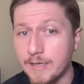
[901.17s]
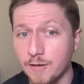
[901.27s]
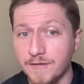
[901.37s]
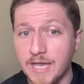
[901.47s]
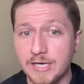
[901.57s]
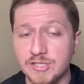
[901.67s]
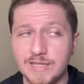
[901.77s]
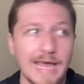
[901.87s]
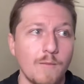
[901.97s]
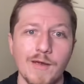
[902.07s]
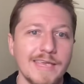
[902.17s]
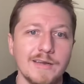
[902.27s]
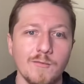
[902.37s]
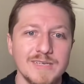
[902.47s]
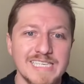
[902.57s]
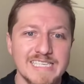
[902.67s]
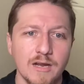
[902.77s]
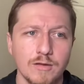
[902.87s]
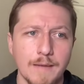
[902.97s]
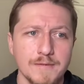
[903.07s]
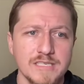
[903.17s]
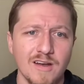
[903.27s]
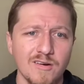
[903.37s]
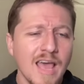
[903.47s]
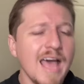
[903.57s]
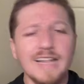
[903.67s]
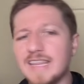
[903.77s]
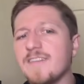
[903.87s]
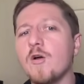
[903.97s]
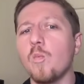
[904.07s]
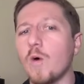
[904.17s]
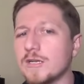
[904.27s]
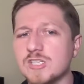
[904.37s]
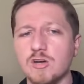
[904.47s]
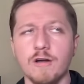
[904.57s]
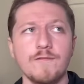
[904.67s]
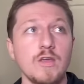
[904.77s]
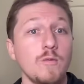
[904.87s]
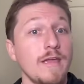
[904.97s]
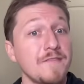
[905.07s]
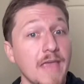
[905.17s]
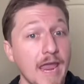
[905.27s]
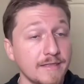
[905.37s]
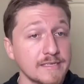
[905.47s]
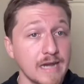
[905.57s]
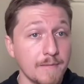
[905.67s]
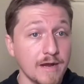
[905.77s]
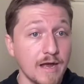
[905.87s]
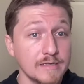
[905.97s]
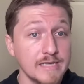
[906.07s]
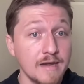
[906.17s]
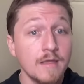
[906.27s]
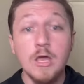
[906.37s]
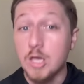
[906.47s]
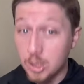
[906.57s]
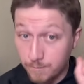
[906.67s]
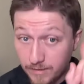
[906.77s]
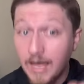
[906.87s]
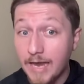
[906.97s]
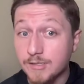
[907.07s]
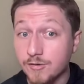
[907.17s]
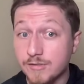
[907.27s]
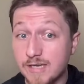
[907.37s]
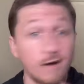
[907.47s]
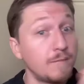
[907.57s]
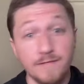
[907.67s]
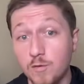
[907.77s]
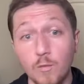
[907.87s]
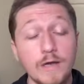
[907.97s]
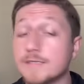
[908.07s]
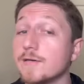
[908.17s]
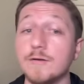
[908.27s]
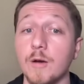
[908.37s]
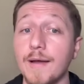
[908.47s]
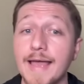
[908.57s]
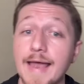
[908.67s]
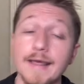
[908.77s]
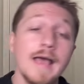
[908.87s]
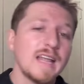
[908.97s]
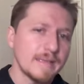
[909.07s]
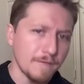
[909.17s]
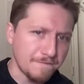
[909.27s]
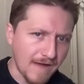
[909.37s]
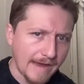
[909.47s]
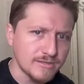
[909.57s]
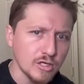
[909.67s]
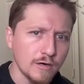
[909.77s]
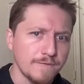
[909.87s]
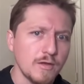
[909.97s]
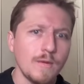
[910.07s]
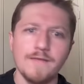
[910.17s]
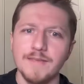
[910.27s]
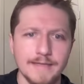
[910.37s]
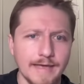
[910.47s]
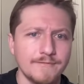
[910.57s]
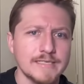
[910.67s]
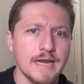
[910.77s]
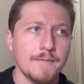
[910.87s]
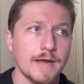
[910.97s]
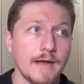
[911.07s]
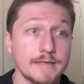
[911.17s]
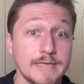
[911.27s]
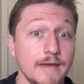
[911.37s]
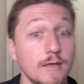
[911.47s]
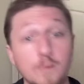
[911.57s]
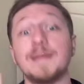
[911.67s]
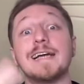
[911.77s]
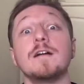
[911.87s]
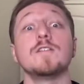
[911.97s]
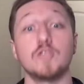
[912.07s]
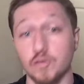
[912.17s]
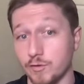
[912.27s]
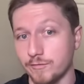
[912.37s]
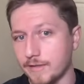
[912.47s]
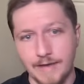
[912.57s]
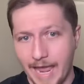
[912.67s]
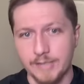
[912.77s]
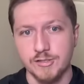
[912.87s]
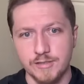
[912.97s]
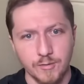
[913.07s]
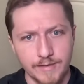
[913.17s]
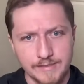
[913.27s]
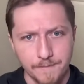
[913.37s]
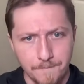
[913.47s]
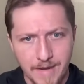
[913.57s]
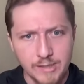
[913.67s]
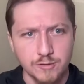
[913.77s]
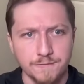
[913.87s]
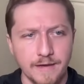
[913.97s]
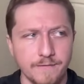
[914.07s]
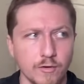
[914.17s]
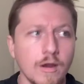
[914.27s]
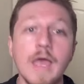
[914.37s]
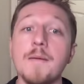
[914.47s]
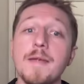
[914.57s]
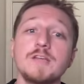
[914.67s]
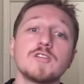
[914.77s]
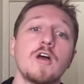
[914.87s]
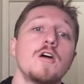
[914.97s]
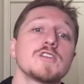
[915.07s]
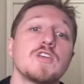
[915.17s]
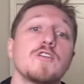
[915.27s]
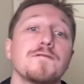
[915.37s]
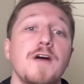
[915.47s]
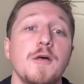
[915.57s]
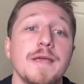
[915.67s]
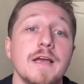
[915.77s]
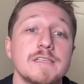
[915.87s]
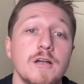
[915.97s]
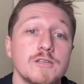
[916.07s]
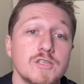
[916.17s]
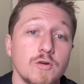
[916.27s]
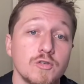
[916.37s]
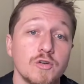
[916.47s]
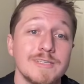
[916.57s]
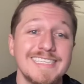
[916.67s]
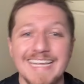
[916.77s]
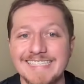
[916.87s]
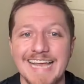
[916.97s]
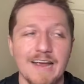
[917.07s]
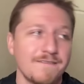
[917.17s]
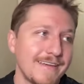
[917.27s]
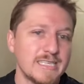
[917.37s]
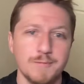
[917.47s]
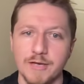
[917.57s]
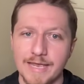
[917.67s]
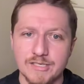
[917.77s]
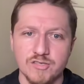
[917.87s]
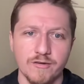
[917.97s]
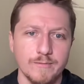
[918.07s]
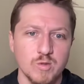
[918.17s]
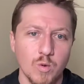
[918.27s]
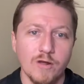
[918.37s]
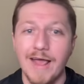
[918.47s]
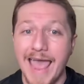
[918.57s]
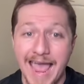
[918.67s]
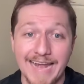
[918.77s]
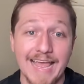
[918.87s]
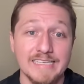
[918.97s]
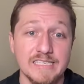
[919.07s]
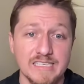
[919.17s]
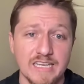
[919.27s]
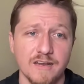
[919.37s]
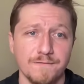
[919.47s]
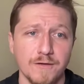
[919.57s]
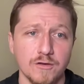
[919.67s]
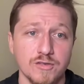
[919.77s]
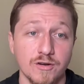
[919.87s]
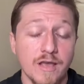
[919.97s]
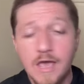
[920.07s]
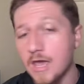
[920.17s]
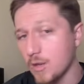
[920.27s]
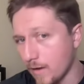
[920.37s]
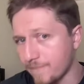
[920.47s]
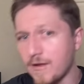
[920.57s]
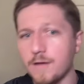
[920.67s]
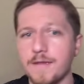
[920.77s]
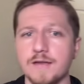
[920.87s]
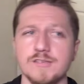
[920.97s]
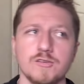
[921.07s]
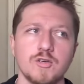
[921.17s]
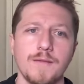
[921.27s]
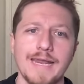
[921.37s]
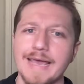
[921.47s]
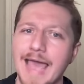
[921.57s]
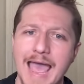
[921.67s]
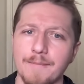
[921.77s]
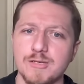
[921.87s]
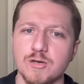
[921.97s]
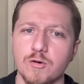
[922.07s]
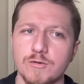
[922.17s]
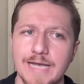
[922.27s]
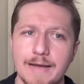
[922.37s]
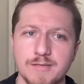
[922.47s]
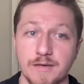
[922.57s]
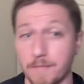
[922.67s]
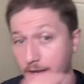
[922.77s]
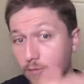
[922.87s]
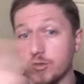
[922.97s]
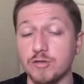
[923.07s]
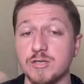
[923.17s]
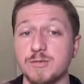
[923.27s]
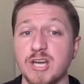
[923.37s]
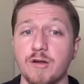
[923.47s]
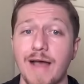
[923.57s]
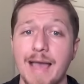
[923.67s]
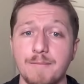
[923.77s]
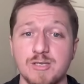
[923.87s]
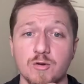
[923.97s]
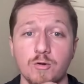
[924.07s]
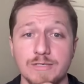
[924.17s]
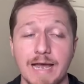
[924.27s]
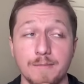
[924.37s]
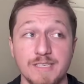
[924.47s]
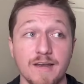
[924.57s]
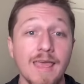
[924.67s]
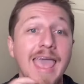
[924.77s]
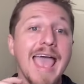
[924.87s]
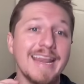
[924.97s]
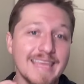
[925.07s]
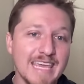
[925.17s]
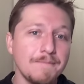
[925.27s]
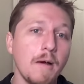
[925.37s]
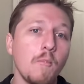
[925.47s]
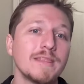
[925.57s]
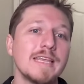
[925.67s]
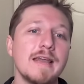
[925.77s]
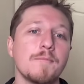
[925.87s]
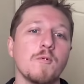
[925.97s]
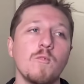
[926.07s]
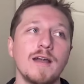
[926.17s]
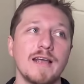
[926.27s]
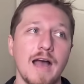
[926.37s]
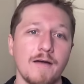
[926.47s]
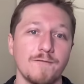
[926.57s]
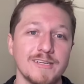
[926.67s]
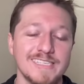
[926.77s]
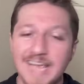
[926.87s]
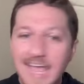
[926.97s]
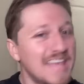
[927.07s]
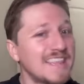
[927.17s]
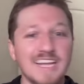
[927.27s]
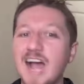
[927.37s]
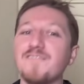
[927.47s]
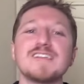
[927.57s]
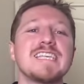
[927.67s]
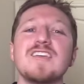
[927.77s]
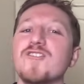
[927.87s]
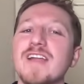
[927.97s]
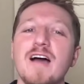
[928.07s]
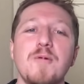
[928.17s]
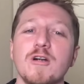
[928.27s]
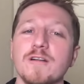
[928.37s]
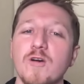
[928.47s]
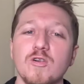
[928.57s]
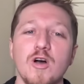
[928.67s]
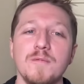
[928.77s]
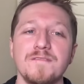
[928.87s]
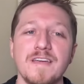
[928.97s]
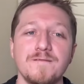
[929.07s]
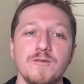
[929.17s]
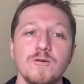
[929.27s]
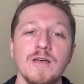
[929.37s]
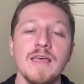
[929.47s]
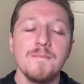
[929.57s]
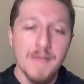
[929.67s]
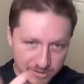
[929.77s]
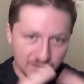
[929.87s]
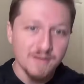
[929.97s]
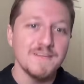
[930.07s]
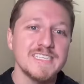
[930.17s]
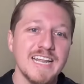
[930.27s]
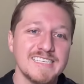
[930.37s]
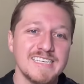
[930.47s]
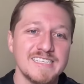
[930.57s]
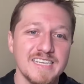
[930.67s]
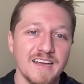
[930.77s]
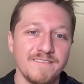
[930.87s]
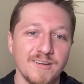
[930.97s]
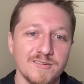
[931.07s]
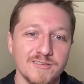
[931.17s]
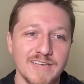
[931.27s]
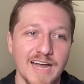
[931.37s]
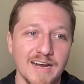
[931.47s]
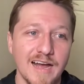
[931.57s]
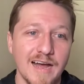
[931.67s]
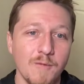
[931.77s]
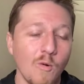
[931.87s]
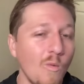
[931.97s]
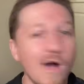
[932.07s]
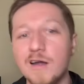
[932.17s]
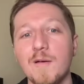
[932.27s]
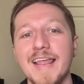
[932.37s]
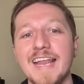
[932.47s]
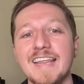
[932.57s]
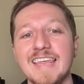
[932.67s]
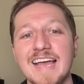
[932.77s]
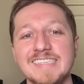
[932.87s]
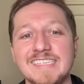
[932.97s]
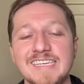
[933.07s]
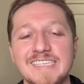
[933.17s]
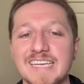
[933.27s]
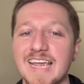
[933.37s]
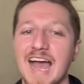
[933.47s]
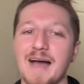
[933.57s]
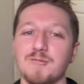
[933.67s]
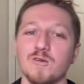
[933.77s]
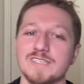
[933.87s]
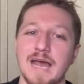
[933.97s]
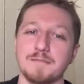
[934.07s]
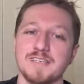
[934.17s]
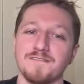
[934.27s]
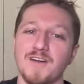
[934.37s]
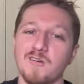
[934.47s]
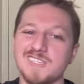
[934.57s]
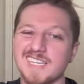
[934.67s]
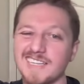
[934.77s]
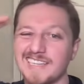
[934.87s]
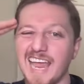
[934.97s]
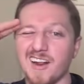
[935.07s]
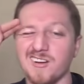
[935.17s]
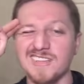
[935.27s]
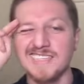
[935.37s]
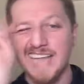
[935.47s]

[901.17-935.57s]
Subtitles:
notification. That way you don't miss a single episode. Leave a 1-star review if you hate this type of content. You'd be lying to yourself, but if you want to, go ahead. Leave a 5-star review if you love this type of content. You'd be telling the truth and actually doing us a major favor. Make sure that also you're following us on socials, TikTok, Facebook, Instagram, Twitter, at SEC Unfiltered. You want to follow me on social media, at Mr. Cole Thompson, my own YouTube channel, at Mr. Cole Thompson. And to keep up with the number one conference, the conference that you're now part of, Oklahoma Faithful, make sure that you visit SECUnfiltered.com. Welcome on into the SEC. I'm Cole Thompson, folks. Later.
____
Work required: Retype the listing exactly. Leave the pictures out.

Output for this task:
[901.17s]
[901.27s]
[901.37s]
[901.47s]
[901.57s]
[901.67s]
[901.77s]
[901.87s]
[901.97s]
[902.07s]
[902.17s]
[902.27s]
[902.37s]
[902.47s]
[902.57s]
[902.67s]
[902.77s]
[902.87s]
[902.97s]
[903.07s]
[903.17s]
[903.27s]
[903.37s]
[903.47s]
[903.57s]
[903.67s]
[903.77s]
[903.87s]
[903.97s]
[904.07s]
[904.17s]
[904.27s]
[904.37s]
[904.47s]
[904.57s]
[904.67s]
[904.77s]
[904.87s]
[904.97s]
[905.07s]
[905.17s]
[905.27s]
[905.37s]
[905.47s]
[905.57s]
[905.67s]
[905.77s]
[905.87s]
[905.97s]
[906.07s]
[906.17s]
[906.27s]
[906.37s]
[906.47s]
[906.57s]
[906.67s]
[906.77s]
[906.87s]
[906.97s]
[907.07s]
[907.17s]
[907.27s]
[907.37s]
[907.47s]
[907.57s]
[907.67s]
[907.77s]
[907.87s]
[907.97s]
[908.07s]
[908.17s]
[908.27s]
[908.37s]
[908.47s]
[908.57s]
[908.67s]
[908.77s]
[908.87s]
[908.97s]
[909.07s]
[909.17s]
[909.27s]
[909.37s]
[909.47s]
[909.57s]
[909.67s]
[909.77s]
[909.87s]
[909.97s]
[910.07s]
[910.17s]
[910.27s]
[910.37s]
[910.47s]
[910.57s]
[910.67s]
[910.77s]
[910.87s]
[910.97s]
[911.07s]
[911.17s]
[911.27s]
[911.37s]
[911.47s]
[911.57s]
[911.67s]
[911.77s]
[911.87s]
[911.97s]
[912.07s]
[912.17s]
[912.27s]
[912.37s]
[912.47s]
[912.57s]
[912.67s]
[912.77s]
[912.87s]
[912.97s]
[913.07s]
[913.17s]
[913.27s]
[913.37s]
[913.47s]
[913.57s]
[913.67s]
[913.77s]
[913.87s]
[913.97s]
[914.07s]
[914.17s]
[914.27s]
[914.37s]
[914.47s]
[914.57s]
[914.67s]
[914.77s]
[914.87s]
[914.97s]
[915.07s]
[915.17s]
[915.27s]
[915.37s]
[915.47s]
[915.57s]
[915.67s]
[915.77s]
[915.87s]
[915.97s]
[916.07s]
[916.17s]
[916.27s]
[916.37s]
[916.47s]
[916.57s]
[916.67s]
[916.77s]
[916.87s]
[916.97s]
[917.07s]
[917.17s]
[917.27s]
[917.37s]
[917.47s]
[917.57s]
[917.67s]
[917.77s]
[917.87s]
[917.97s]
[918.07s]
[918.17s]
[918.27s]
[918.37s]
[918.47s]
[918.57s]
[918.67s]
[918.77s]
[918.87s]
[918.97s]
[919.07s]
[919.17s]
[919.27s]
[919.37s]
[919.47s]
[919.57s]
[919.67s]
[919.77s]
[919.87s]
[919.97s]
[920.07s]
[920.17s]
[920.27s]
[920.37s]
[920.47s]
[920.57s]
[920.67s]
[920.77s]
[920.87s]
[920.97s]
[921.07s]
[921.17s]
[921.27s]
[921.37s]
[921.47s]
[921.57s]
[921.67s]
[921.77s]
[921.87s]
[921.97s]
[922.07s]
[922.17s]
[922.27s]
[922.37s]
[922.47s]
[922.57s]
[922.67s]
[922.77s]
[922.87s]
[922.97s]
[923.07s]
[923.17s]
[923.27s]
[923.37s]
[923.47s]
[923.57s]
[923.67s]
[923.77s]
[923.87s]
[923.97s]
[924.07s]
[924.17s]
[924.27s]
[924.37s]
[924.47s]
[924.57s]
[924.67s]
[924.77s]
[924.87s]
[924.97s]
[925.07s]
[925.17s]
[925.27s]
[925.37s]
[925.47s]
[925.57s]
[925.67s]
[925.77s]
[925.87s]
[925.97s]
[926.07s]
[926.17s]
[926.27s]
[926.37s]
[926.47s]
[926.57s]
[926.67s]
[926.77s]
[926.87s]
[926.97s]
[927.07s]
[927.17s]
[927.27s]
[927.37s]
[927.47s]
[927.57s]
[927.67s]
[927.77s]
[927.87s]
[927.97s]
[928.07s]
[928.17s]
[928.27s]
[928.37s]
[928.47s]
[928.57s]
[928.67s]
[928.77s]
[928.87s]
[928.97s]
[929.07s]
[929.17s]
[929.27s]
[929.37s]
[929.47s]
[929.57s]
[929.67s]
[929.77s]
[929.87s]
[929.97s]
[930.07s]
[930.17s]
[930.27s]
[930.37s]
[930.47s]
[930.57s]
[930.67s]
[930.77s]
[930.87s]
[930.97s]
[931.07s]
[931.17s]
[931.27s]
[931.37s]
[931.47s]
[931.57s]
[931.67s]
[931.77s]
[931.87s]
[931.97s]
[932.07s]
[932.17s]
[932.27s]
[932.37s]
[932.47s]
[932.57s]
[932.67s]
[932.77s]
[932.87s]
[932.97s]
[933.07s]
[933.17s]
[933.27s]
[933.37s]
[933.47s]
[933.57s]
[933.67s]
[933.77s]
[933.87s]
[933.97s]
[934.07s]
[934.17s]
[934.27s]
[934.37s]
[934.47s]
[934.57s]
[934.67s]
[934.77s]
[934.87s]
[934.97s]
[935.07s]
[935.17s]
[935.27s]
[935.37s]
[935.47s]

[901.17-935.57s]
Subtitles:
notification. That way you don't miss a single episode. Leave a 1-star review if you hate this type of content. You'd be lying to yourself, but if you want to, go ahead. Leave a 5-star review if you love this type of content. You'd be telling the truth and actually doing us a major favor. Make sure that also you're following us on socials, TikTok, Facebook, Instagram, Twitter, at SEC Unfiltered. You want to follow me on social media, at Mr. Cole Thompson, my own YouTube channel, at Mr. Cole Thompson. And to keep up with the number one conference, the conference that you're now part of, Oklahoma Faithful, make sure that you visit SECUnfiltered.com. Welcome on into the SEC. I'm Cole Thompson, folks. Later.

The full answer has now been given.